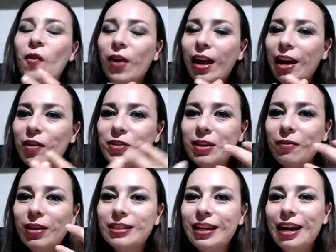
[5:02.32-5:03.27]
flojera, no sé
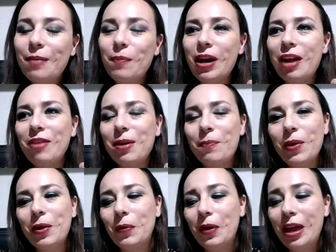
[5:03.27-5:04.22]
cuál sea la palabra,
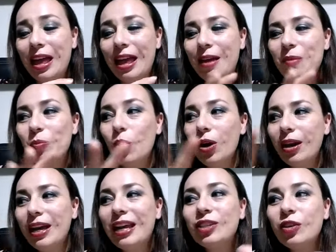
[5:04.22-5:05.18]
pero
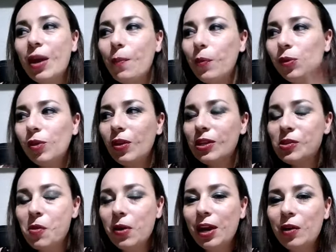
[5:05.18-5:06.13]
estoy a punto de
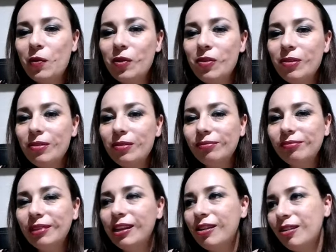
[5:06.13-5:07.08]
escoger uno
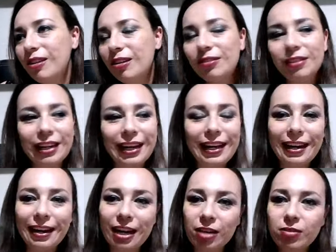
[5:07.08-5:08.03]
y digo no, y
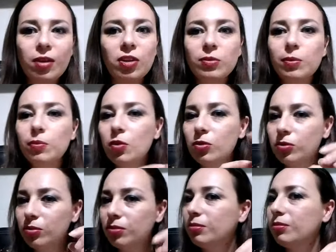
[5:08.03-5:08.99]
regreso a los
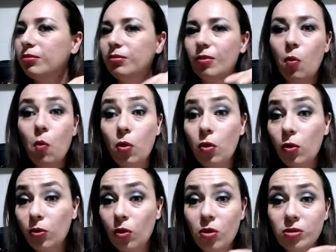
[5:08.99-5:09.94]
mismos
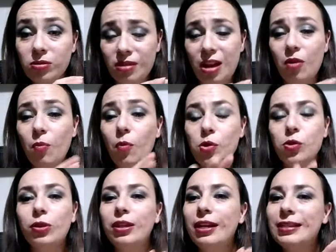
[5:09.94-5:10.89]
uno, dos, a lo
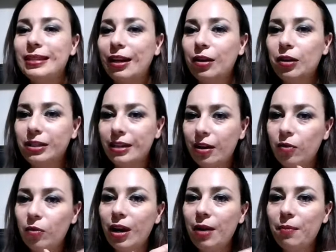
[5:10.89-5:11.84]
mucho tres que
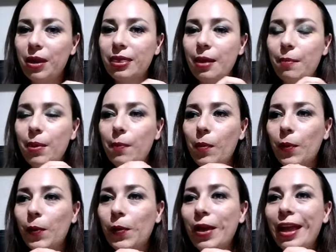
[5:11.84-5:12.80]
regularmente me
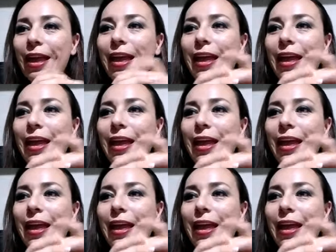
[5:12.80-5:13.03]
pongo.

************

■ **What is being asked**: If a line holds a picture, skip the picture and transcribe the rest of the material exactly.

■ **Expected answer**:
[5:02.32-5:03.27]
flojera, no sé
[5:03.27-5:04.22]
cuál sea la palabra,
[5:04.22-5:05.18]
pero
[5:05.18-5:06.13]
estoy a punto de
[5:06.13-5:07.08]
escoger uno
[5:07.08-5:08.03]
y digo no, y
[5:08.03-5:08.99]
regreso a los
[5:08.99-5:09.94]
mismos
[5:09.94-5:10.89]
uno, dos, a lo
[5:10.89-5:11.84]
mucho tres que
[5:11.84-5:12.80]
regularmente me
[5:12.80-5:13.03]
pongo.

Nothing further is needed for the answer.